== WHAT YOU NEED TO DO ==
Leave every image behind and restate the data word for word.

**** TASK MATERIAL

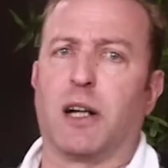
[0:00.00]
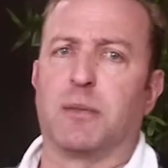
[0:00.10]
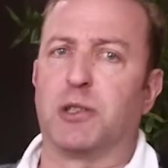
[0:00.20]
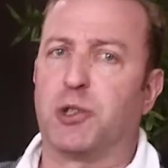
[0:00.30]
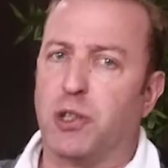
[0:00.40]

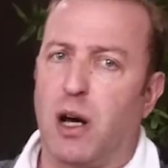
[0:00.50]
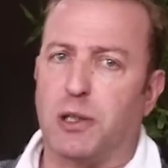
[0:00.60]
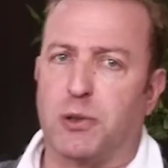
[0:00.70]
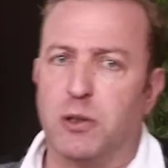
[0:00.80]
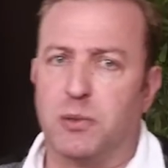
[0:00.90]
Ottoman
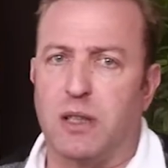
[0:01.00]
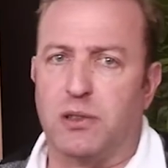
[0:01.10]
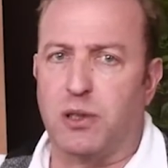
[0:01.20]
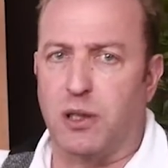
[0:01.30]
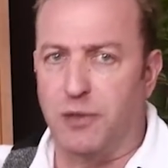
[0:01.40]
shock troops
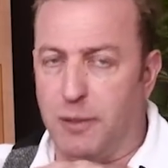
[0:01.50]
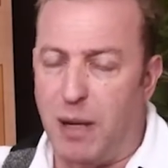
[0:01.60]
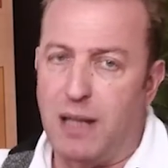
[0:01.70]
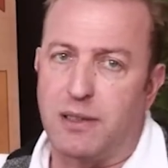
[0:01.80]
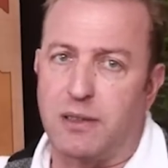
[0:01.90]
that served in
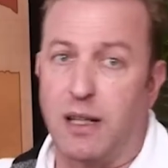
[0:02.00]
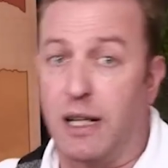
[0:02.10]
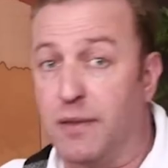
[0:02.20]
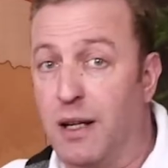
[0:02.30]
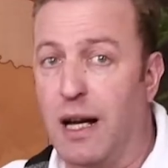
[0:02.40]

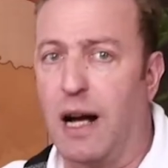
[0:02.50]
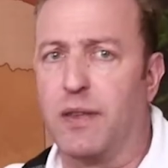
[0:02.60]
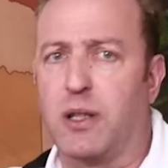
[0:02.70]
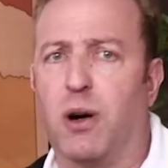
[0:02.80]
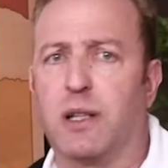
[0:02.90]
Palestine
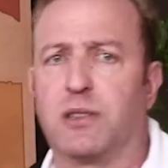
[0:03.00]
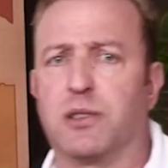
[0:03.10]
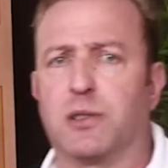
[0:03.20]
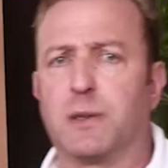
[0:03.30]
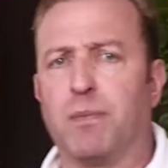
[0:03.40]
and the
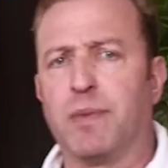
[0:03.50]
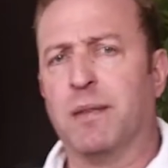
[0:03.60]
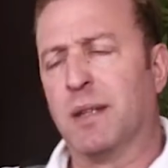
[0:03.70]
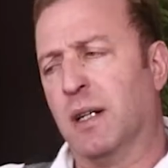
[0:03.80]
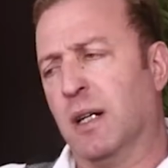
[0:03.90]
Caucasus.
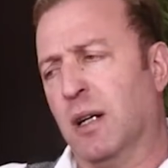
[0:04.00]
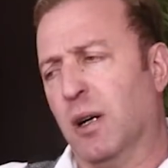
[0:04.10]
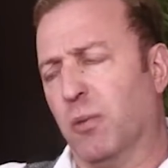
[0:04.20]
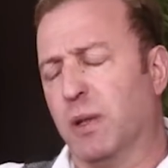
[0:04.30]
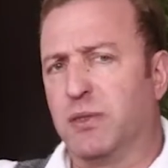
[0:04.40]

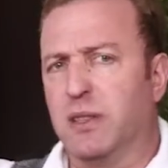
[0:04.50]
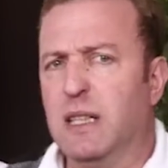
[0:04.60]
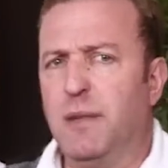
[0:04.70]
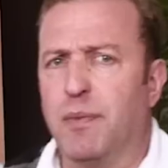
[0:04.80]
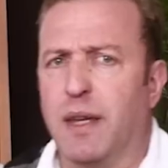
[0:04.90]
We've
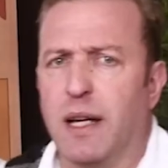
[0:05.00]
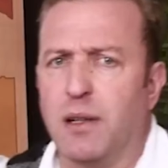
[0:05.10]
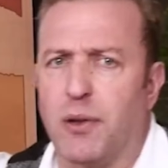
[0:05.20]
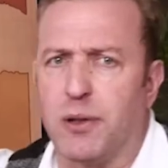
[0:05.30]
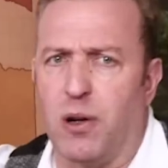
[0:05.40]
seen
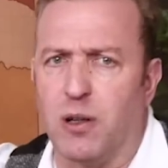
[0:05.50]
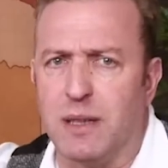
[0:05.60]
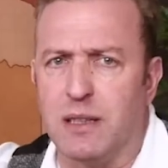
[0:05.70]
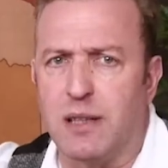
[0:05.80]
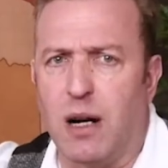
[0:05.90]
in other
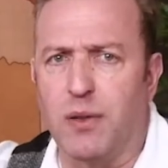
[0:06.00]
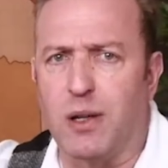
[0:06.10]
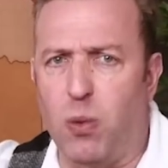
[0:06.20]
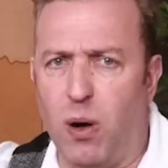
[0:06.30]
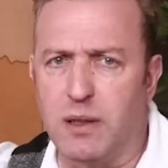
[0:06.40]
armies how
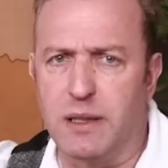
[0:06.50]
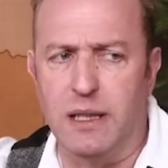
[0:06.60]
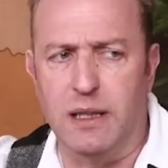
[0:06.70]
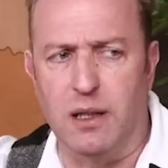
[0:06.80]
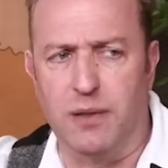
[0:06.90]
the
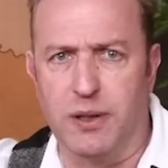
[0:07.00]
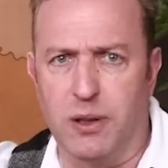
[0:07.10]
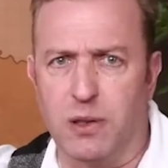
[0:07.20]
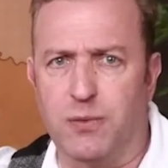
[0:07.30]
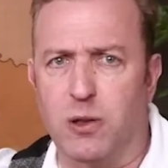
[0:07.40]
quality of the
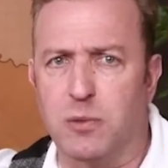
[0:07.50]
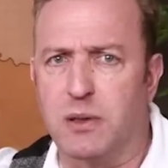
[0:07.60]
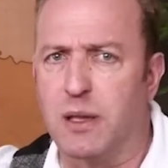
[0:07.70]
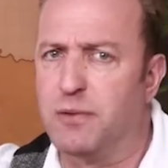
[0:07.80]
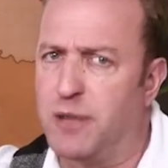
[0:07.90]

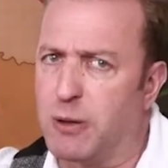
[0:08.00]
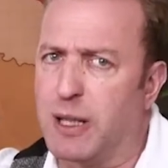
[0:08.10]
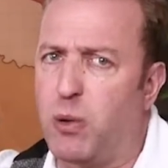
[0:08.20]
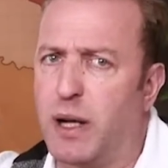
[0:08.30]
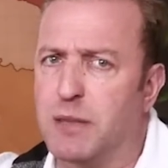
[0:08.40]
uniforms can
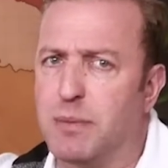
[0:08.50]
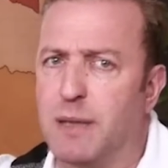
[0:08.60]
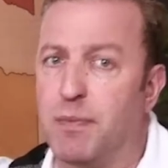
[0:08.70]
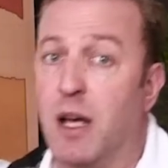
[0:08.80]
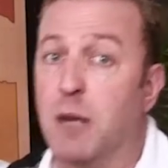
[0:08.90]
vary quite a bit,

********

== SOLUTION TO THE EXERCISE ==
[0:00.00]
[0:00.10]
[0:00.20]
[0:00.30]
[0:00.40]

[0:00.50]
[0:00.60]
[0:00.70]
[0:00.80]
[0:00.90]
Ottoman
[0:01.00]
[0:01.10]
[0:01.20]
[0:01.30]
[0:01.40]
shock troops
[0:01.50]
[0:01.60]
[0:01.70]
[0:01.80]
[0:01.90]
that served in
[0:02.00]
[0:02.10]
[0:02.20]
[0:02.30]
[0:02.40]

[0:02.50]
[0:02.60]
[0:02.70]
[0:02.80]
[0:02.90]
Palestine
[0:03.00]
[0:03.10]
[0:03.20]
[0:03.30]
[0:03.40]
and the
[0:03.50]
[0:03.60]
[0:03.70]
[0:03.80]
[0:03.90]
Caucasus.
[0:04.00]
[0:04.10]
[0:04.20]
[0:04.30]
[0:04.40]

[0:04.50]
[0:04.60]
[0:04.70]
[0:04.80]
[0:04.90]
We've
[0:05.00]
[0:05.10]
[0:05.20]
[0:05.30]
[0:05.40]
seen
[0:05.50]
[0:05.60]
[0:05.70]
[0:05.80]
[0:05.90]
in other
[0:06.00]
[0:06.10]
[0:06.20]
[0:06.30]
[0:06.40]
armies how
[0:06.50]
[0:06.60]
[0:06.70]
[0:06.80]
[0:06.90]
the
[0:07.00]
[0:07.10]
[0:07.20]
[0:07.30]
[0:07.40]
quality of the
[0:07.50]
[0:07.60]
[0:07.70]
[0:07.80]
[0:07.90]

[0:08.00]
[0:08.10]
[0:08.20]
[0:08.30]
[0:08.40]
uniforms can
[0:08.50]
[0:08.60]
[0:08.70]
[0:08.80]
[0:08.90]
vary quite a bit,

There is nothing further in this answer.